What Redwood Trees Can Teach Us About Community Health

A Community Health Story June 28, 2022

I love trees--especially the redwood trees near my childhood home in northern California. At more than 200 feet tall, they are the tallest trees on Earth. You would think the roots of the redwood tree would be extremely deep to help support its incredible height, but they're not. The roots are very shallow. 

Even with these shallow roots, redwood trees can withstand storms and other natural stresses, allowing them to live for hundreds of years. That’s because their roots interconnect with each other, making them strong. But it also makes them susceptible to disease; if one tree becomes infected, others become sick as well.

Redwood trees are part of complex communities of living things that interact with their environment. These ecosystems are dependent on redwoods to thrive, just as the health of redwoods is dependent on the overall health of the ecosystems they inhabit.

It’s a lot like community health. I may be well today, but I can still be exposed to illnesses that are circulating in my community. That’s most obvious today with the COVID-19 pandemic. But there are other factors that contribute to individual and community health, including the resources available to sustain and improve whole health.
 

What is Community Health?

Community health is the collective level of overall health for a group of people who live, work, or play there. An individual’s health is influenced by their larger community, and the health of those communities is in turn influenced by each individual.

Community health is influenced by many factors, including the physical environment, social and cultural beliefs, community organizations, and individual behaviors that include exercise, immunizations, and other preventive health measures. For example, efforts to bring community gardens and other sources of nutritious produce to food deserts can help improve overall health and prevent obesity and its associated health problems. The fluoride in community water lowers the prevalence of tooth decay; lower levels of tooth decay then lower the average risk of heart disease.


Why is Community Health Important?

Our communities play a central role in our health.
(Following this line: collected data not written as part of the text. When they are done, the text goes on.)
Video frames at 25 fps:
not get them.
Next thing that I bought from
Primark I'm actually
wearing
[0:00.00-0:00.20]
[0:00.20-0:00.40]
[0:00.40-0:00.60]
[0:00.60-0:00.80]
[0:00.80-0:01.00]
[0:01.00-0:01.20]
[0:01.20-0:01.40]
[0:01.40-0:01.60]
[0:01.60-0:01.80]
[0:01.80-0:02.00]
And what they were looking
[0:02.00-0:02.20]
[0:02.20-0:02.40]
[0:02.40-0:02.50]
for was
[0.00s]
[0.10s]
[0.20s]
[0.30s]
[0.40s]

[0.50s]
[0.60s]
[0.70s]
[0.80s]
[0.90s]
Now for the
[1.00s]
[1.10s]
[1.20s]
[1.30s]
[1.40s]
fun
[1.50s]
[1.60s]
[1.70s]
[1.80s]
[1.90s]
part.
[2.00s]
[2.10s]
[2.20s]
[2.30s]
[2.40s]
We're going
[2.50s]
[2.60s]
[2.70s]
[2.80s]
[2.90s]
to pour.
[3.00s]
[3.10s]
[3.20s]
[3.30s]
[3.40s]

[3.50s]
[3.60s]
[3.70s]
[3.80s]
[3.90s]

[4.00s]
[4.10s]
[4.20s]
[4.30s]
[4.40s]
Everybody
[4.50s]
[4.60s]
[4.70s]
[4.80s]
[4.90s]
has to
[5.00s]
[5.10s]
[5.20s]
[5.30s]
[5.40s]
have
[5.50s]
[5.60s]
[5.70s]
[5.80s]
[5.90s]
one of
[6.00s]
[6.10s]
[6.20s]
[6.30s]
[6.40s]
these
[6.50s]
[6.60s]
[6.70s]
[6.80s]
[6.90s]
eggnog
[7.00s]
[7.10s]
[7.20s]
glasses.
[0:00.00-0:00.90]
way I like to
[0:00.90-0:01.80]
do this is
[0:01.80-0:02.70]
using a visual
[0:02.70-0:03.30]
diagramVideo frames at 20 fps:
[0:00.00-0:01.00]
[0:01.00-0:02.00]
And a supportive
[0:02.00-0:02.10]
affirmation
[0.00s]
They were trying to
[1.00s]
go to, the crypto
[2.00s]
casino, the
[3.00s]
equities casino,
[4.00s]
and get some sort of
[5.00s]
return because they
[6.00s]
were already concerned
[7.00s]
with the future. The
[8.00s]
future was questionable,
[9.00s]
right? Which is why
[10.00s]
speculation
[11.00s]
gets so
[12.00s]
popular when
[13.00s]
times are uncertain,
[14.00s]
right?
Everyone benefits from the factors that contribute to a healthy community, such as clean air and water, open space for recreation, social activities and a strong economy — in addition to high-quality healthcare.

Consider these statistics about the prevalence of common drivers of health:

  • 40% of metropolitan homes in the United States have at least one health or safety issue that puts occupants at risk for illness or injuries.
  • 1 person in 5 says lack of transportation has kept them from medical appointments, work, or getting the things they need
  • The lack of consistent access to nutritious food is the most commonly reported unmet social need in the U.S.

Just like redwoods that rely on each other to create a healthy environment, a strong community depends on the overall health of its population. When health companies and other stakeholders take action and make investments to address community needs, it has a direct impact on individual health. That means partnering with local organizations to create programs and support systems that improve community health in areas such as equitable food access, reducing racial disparities, and addressing the opioid use disorder epidemic.   

Redwood forests are a particularly apt analogy for community health, not only because of how the trees coexist with each other, but also because of how they impact the world beyond their branches. They provide essential ecosystems for other living things, and we know that access to nature can provide valuable behavioral health benefits to people. Forests are also important for conservation efforts: Coast redwood trees clean more carbon from the air and store it longer than any other tree, according to the Sempervirens Fund, an organization that has been instrumental in protecting these trees since 1899.

Like our communities, these redwood forests thrive when they are supported, and they give back to the rest of the world when they’re able to thrive. Like people, redwoods are stronger together.